The data is from the
MIT Reality Mining experiment in which 97 MIT faculty and graduate students carried smart phones that recorded proximity
data continuously via Bluetooth scans over 35 weeks.
From the raw scan data, we extracted a sequence of weekly networks, in which an edge denotes physical proximity to one of
the 97 subjects at some point that week.
The results using our method are shown below, which includes the identified change points,
the inferred GHRG dendrograms, and highlighted external events.
The GHRG method identifies nearly all of the known external events, along with a few additional change points, e.g., one week before and one week after Sponsor week.
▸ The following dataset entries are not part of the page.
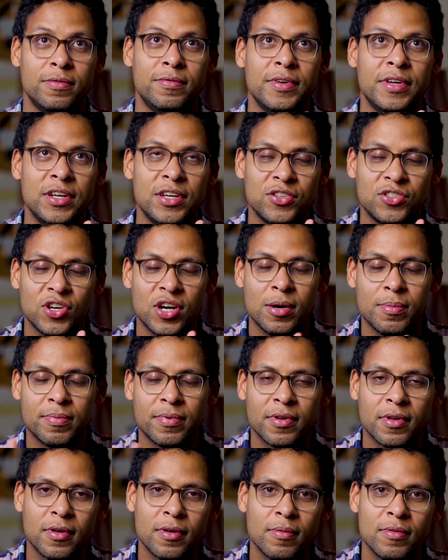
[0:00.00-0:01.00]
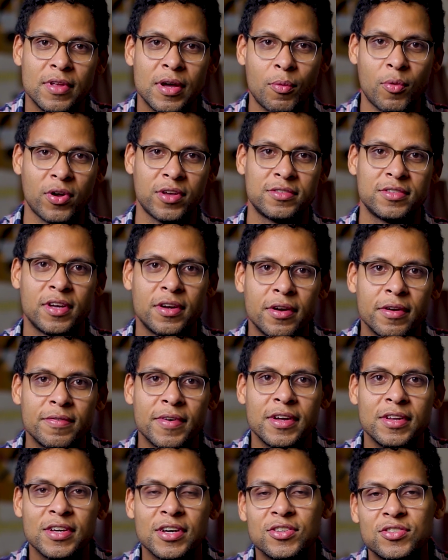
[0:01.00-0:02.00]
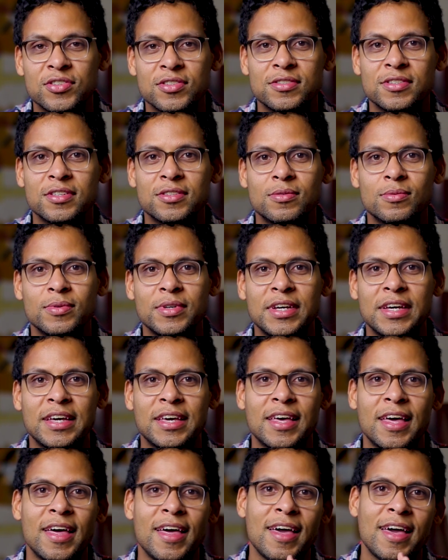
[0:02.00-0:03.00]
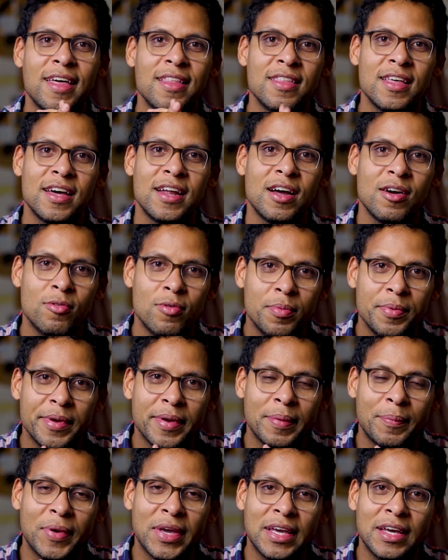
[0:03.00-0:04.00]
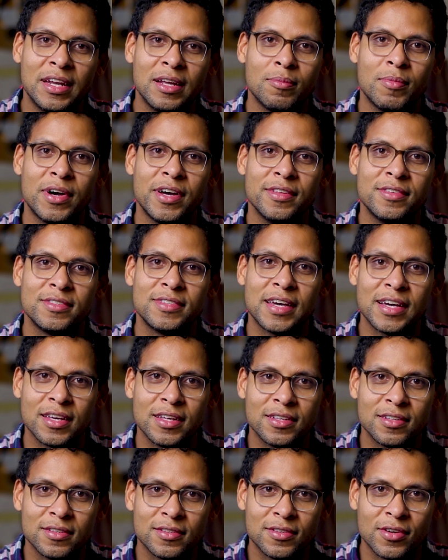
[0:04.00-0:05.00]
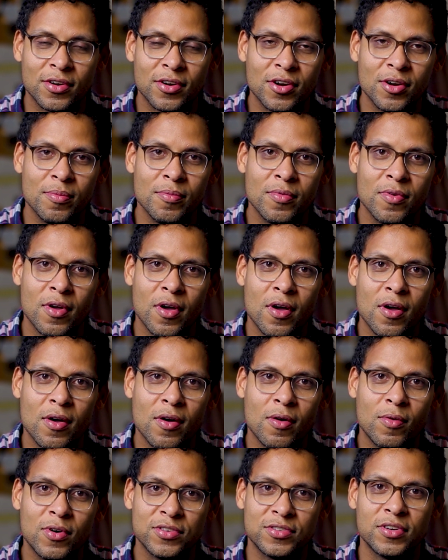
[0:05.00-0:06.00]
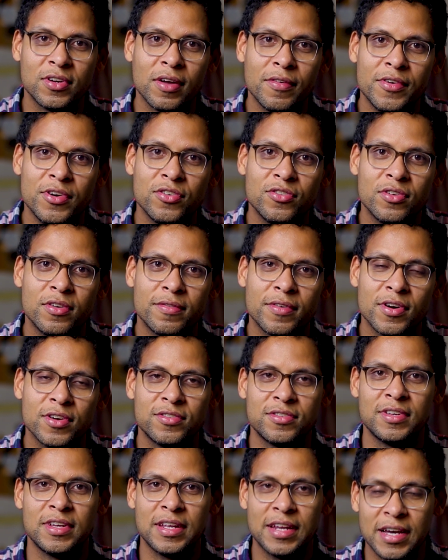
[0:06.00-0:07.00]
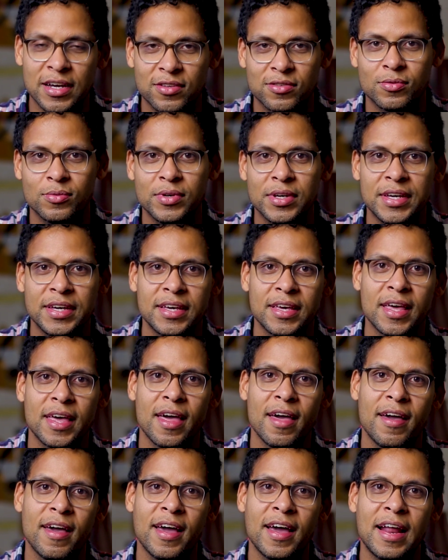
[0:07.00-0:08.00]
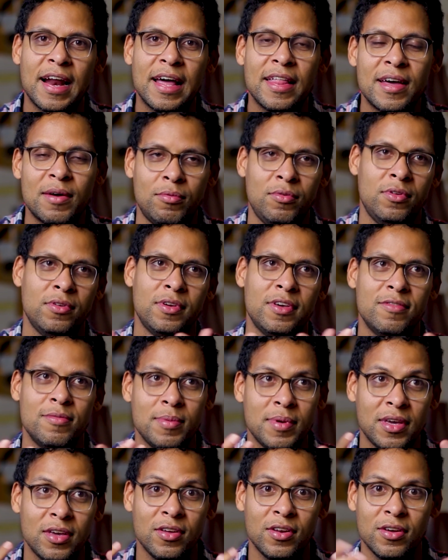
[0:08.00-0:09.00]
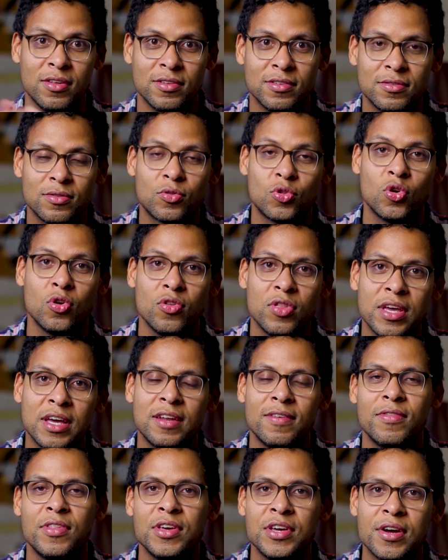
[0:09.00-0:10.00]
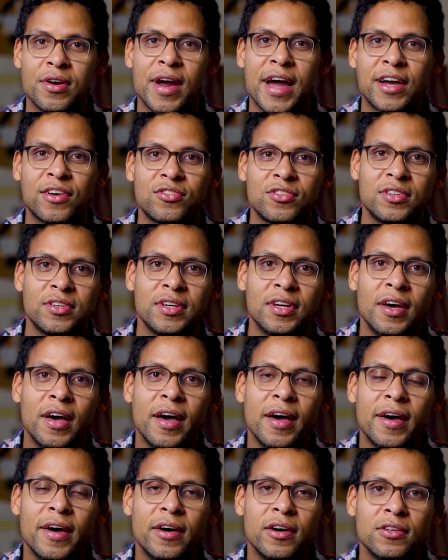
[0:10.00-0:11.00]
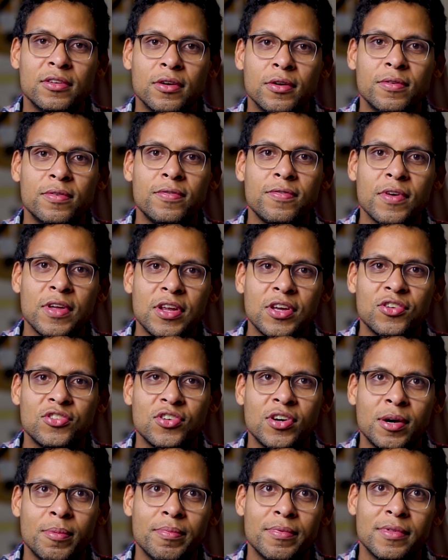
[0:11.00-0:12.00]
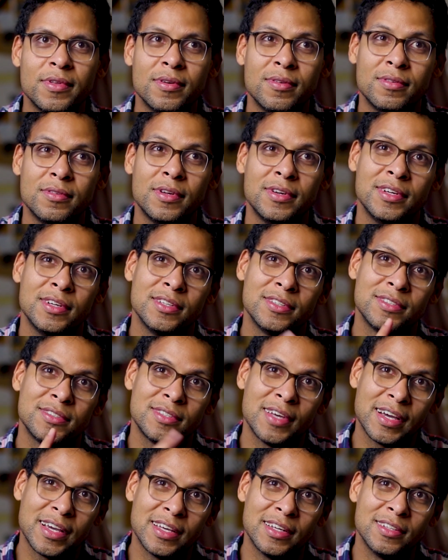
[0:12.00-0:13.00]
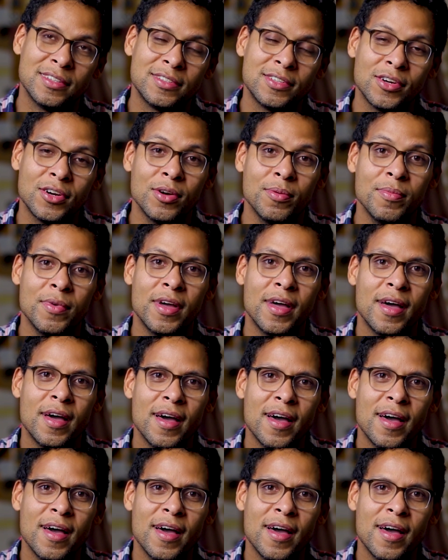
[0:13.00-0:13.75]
finish up Network and Security Foundations this week, and then I will be beginning my 2nd term Western Governors University next week, and that will give me, through the end of the year actually, to finish up the 2nd term.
This fact agrees well with the social dynamics of Sponsor week, an event involving 75 of the subjects and which typically shifts work schedules dramatically as they seek to meet
deadlines and project goals.
Additionally, the GHRG method finds more change points in the Fall semester than in the Spring. Examining the dendrograms themselves, we find that the changes in the
inferred structures in the Fall are much more dramatic than in the Spring. This agrees with the fact that 35 of the subjects were new students in the Fall semester and thus still
establishing their social patterns. By the Spring semester, these patterns had largely stabilized, and the large perturbation of Sponsor week was absent.
Overall, the GHRG both recovers known events, highlights additional changes, and provides an interpretable basis for discovering new patterns within this evolving network.